I've a case open and am working with NetApp Tech Support, but I figured I'd post here in case someone has heard of this:
For some reason, when I enable Dynamic Least Queue depth LBP on my NetApp LUN, it does not load balance across HBAs. I can see from my SAN Switch monitoring software that traffic ONLY goes across one HBA and only to one target port on the controller. If I switch to Round Robin, it immediately load balances across both HBAs and all target ports on the controller.
Windows Server 2008 R2 x64 Enterprise
FC Host Utilities 5.2
FC Host Utilities 5.3 (I tested both versions, same results)
NetApp MPIO 3.3.1
NetApp MPIO 3.4 (Both version exhibit same results)
FAS 6280 HA Pair
All Fiber Channel (No iSCSI, NFS,etc..)
Two Brocade Switches
I'm kind of stumped. One one had, I'd prefer LQD because it's what is recommended to me by pretty much everyone (including NetApp). I'd go to RR, but the issue I see is that in DSM 3.4 RR does not distinguish between optimized and non-optimized pathing. The manual pointedly states this is NOT a recommended setting for FCP environments. I'm thinking I may have to resort to RR with Subset (using the non-optimized paths as passive paths).

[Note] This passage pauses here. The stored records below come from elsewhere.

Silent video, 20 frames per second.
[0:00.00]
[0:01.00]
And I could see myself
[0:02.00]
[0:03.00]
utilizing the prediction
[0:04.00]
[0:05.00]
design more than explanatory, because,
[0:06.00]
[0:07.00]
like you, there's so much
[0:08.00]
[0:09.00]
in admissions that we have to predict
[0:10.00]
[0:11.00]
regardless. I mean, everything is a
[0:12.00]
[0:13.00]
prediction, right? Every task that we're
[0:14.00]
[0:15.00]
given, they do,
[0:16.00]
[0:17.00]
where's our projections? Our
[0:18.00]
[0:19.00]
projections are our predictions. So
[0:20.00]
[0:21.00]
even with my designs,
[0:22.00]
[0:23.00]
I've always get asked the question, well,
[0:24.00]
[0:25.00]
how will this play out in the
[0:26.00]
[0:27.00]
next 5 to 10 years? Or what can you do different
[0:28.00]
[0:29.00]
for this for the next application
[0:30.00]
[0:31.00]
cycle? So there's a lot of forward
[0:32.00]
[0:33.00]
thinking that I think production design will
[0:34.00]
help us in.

Just to clarify, this is expected behavior. Our load balance policies honor ALUA first unless explicitly overriden. giving the user control over path selection, as is the case with round robin with subset. We recommend LQD because it keeps I/O off of the non-optimized paths, which is desireable for load balancing at the controller as well, and allows the DSM to select the best path based on the queue depth. Using all available paths is not necessarily the optimal way to load balance, depending on the configuration. If it is indeed desired, RRwS is the way to go. DSM 4.0 documentation has been updated to provide further clarification.
I've actually revisited this recently. My more recent tests show that LQD does work, but does not load balance the way I'd expect. This began for me quite some time ago, so I don't have all of details still. I think part if my issue was some misconfiguration or unexpected behavior somewhere in either the Brocade switch, MPIO, Snapdrive, or WIndows OS. Part of it as well was a misunderstanding on my part of how LQD works.

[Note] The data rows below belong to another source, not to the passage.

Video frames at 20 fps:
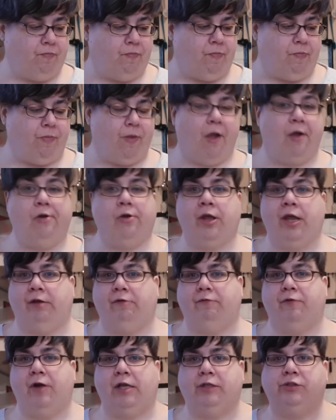Okay,
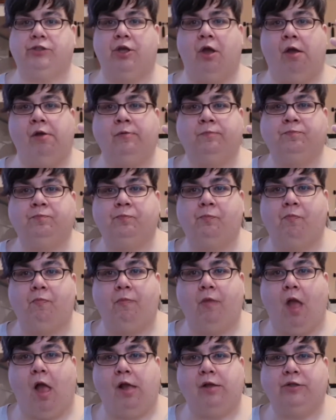friends.
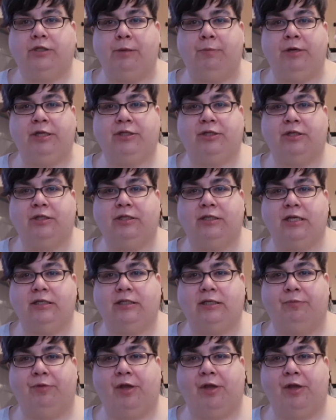Somebody's going to say something.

I'm in the process of retesting LQD and assuming it works properly I'll start switching servers back over to it. My initial tests show that it fails over as expected when a path disappears and it does appear to use both paths, though not equally (which I think is fine).
If your storage is not being heavily taxed, then all paths should be at 0 queue depth. So it would make no difference which path it uses. Round robin might load balance perfectly, but if you have 1% load on 4 paths vs 4% load on 1 path, the throughput is going to be a wash.
LQD should start spreading across more links when the one becomes busy enough to start queuing. So before assuming it doesn't work, check your Queue depth on the lun that has the bulk of the traffic.
I also tried enabling ALUA, even though it isnt for iSCSI, and it didnt make a difference. Interestingly, I have a smaller lun which does appear to be load balancing ok? Also, I tried removing the ONTAP DSM and setting the MS DSM to LQD and that is load balancing fine as well??
Hi, just wondering if there was any update on this issue or a fix?
We are experiencing a similar issue in that LQD does not balance the load. As far as I can see MPIO is all setup and working ok with individual source IP and target vifs traversing 2 x separate logic vlans. Our platform is based on Hyper-V Server 2008 R2 SP1 OS (similar to server core enterprise), running over Cisco Nexus 5k and 2k switches, linking to Dell Blade compute and Dell M6348 switches and FAS6280 Controllers. The platform is a Hyper-V cluster.
Round Robin does appear to work ok but we are following recommendations as per TR-3702 which says LQD is best practice!